▶ _Task item_: Down to the last line, print the data that follows exactly, without its pictures.

Start of Study material

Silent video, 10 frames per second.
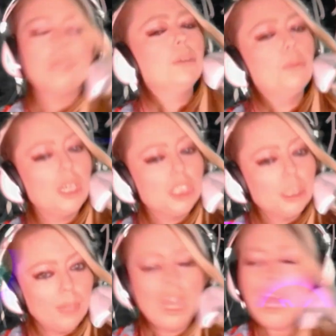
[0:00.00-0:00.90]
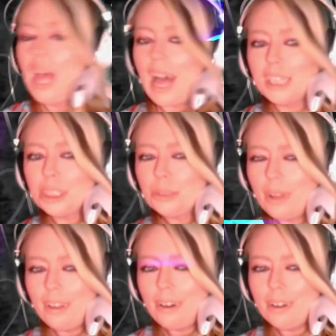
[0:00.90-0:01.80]
If you're watching me,
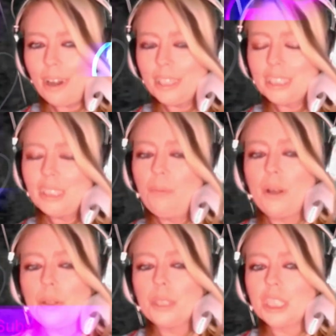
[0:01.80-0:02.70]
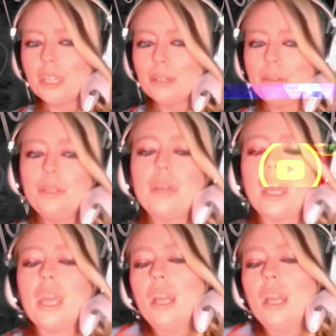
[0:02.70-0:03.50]
Asherella on ODYSEE, follow the channel. You can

End of Study material

▶ _Problem solution_:
Silent video, 10 frames per second.
[0:00.00-0:00.90]
[0:00.90-0:01.80]
If you're watching me,
[0:01.80-0:02.70]
[0:02.70-0:03.50]
Asherella on ODYSEE, follow the channel. You can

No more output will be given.